Hopefully, people have paid attention as this story has unfolded. No one really knows when a vaccine will arrive right now. And, as I write, in July, numbers are really beginning to spike, starting over the July 4 holiday.
But, the beauty of data stories is that they are not just confined to tracking this pandemic or in journalism. Even in literature, they can be used to convey a clear message about the facts to the public or your readership, if the numbers are correctly pieced together or correct inferences are made. A good example of this is in the poem, “Counting” by Margarita Engle, where she writes about conducting the census and the faces behind each number.

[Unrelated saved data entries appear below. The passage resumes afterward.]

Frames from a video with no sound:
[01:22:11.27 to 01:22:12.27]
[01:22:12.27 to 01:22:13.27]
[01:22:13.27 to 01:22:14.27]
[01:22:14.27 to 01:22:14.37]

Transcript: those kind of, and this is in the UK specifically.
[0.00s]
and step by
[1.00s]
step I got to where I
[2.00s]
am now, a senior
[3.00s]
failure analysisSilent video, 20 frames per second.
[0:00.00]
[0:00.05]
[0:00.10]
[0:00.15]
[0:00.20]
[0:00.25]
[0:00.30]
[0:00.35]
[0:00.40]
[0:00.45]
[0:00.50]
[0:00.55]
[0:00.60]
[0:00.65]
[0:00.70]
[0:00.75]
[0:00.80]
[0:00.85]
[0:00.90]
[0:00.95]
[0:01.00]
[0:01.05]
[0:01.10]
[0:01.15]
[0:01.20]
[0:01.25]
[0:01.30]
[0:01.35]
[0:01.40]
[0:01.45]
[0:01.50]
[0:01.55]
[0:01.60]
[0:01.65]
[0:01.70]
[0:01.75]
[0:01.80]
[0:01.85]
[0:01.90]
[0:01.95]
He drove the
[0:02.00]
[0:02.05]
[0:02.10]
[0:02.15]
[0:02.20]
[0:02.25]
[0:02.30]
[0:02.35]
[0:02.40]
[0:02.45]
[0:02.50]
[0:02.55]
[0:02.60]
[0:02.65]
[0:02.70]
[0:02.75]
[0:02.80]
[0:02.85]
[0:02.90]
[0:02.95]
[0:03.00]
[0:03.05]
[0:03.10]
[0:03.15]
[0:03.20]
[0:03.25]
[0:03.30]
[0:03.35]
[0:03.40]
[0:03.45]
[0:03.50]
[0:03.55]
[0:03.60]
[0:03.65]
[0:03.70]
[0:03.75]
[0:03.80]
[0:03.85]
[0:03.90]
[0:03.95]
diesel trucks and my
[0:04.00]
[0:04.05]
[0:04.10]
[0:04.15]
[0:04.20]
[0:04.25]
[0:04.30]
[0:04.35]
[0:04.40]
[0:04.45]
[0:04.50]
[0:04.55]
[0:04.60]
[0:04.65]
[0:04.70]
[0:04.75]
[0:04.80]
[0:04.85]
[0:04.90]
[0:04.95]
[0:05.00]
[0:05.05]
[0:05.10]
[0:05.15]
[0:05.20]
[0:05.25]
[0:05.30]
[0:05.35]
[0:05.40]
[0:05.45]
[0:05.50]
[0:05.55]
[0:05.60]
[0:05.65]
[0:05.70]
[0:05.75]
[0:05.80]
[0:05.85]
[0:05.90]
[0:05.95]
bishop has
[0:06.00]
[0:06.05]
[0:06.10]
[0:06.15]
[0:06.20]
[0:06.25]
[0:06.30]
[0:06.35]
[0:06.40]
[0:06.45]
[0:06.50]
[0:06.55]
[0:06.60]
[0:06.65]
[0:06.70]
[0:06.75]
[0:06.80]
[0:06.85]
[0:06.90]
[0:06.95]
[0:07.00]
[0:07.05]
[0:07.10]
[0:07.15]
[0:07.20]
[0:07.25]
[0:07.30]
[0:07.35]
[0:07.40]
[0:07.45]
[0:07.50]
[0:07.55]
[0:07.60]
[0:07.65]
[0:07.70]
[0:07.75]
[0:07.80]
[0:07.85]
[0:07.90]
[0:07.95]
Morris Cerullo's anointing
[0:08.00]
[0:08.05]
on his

“Counting”, by Margarita Engle
“I came to Panama planning to dig
the Eighth Wonder of the World,
but I was told that white men
should never be seen working
with shovels, so I took a police job,
and now I’ve been transferred
to the census.
I roam the jungle, counting laborers
who live in shanties and those who live
on the run, fugitives who are too angry
to keep working for silver in a system
where they know that others
earn gold.
When islanders see me coming,
they’re afraid of trouble, even though
I can’t arrest them anymore—now
all I need is a record of their names, ages,
homelands, and colors.
The rules of this census confound me.
I’m expected to count white Jamaicans
as dark and every shade of Spaniard
as semi-white, so that Americans
can pretend
there’s only one color
in each country.
How am I supposed to enumerate
this kid with the Cuban accent?
His skin is medium, but his eyes
are green.
And what about that Puerto Rican
scientist, who speaks like a New York
professor,
or the girl who says she doesn’t know
where she was born or who her parents
are—she could be part native, or part French,
Jamaican, Chinese …
She could even be part American,
from people who passed through here
way back
in gold rush days.
Counting feels just as impossible
as turning solid mountains
into a ditch.”
Another good example of this is “Numbers” by Mary Cornish, which connects the reader to the math behind daily life that most people don’t think about and how arithmetic is applicable:
“Numbers”, by Mary Cornish
I like the generosity of numbers.
The way, for example,
they are willing to count
anything or anyone:
two pickles, one door to the room,
eight dancers dressed as swans.
I like the domesticity of addition–
add two cups of milk and stir–
the sense of plenty: six plums
on the ground, three more
falling from the tree.
And multiplication’s school
of fish times fish,
whose silver bodies breed
beneath the shadow
of a boat.
Even subtraction is never loss,
just addition somewhere else:
five sparrows take away two,
the two in someone else’s
garden now.
There’s an amplitude to long division,
as it opens Chinese take-out
box by paper box,
inside every folded cookie
a new fortune.
And I never fail to be surprised
by the gift of an odd remainder,
footloose at the end:
forty-seven divided by eleven equals four,
with three remaining.
Three boys beyond their mothers’ call,
two Italians off to the sea,
one sock that isn’t anywhere you look.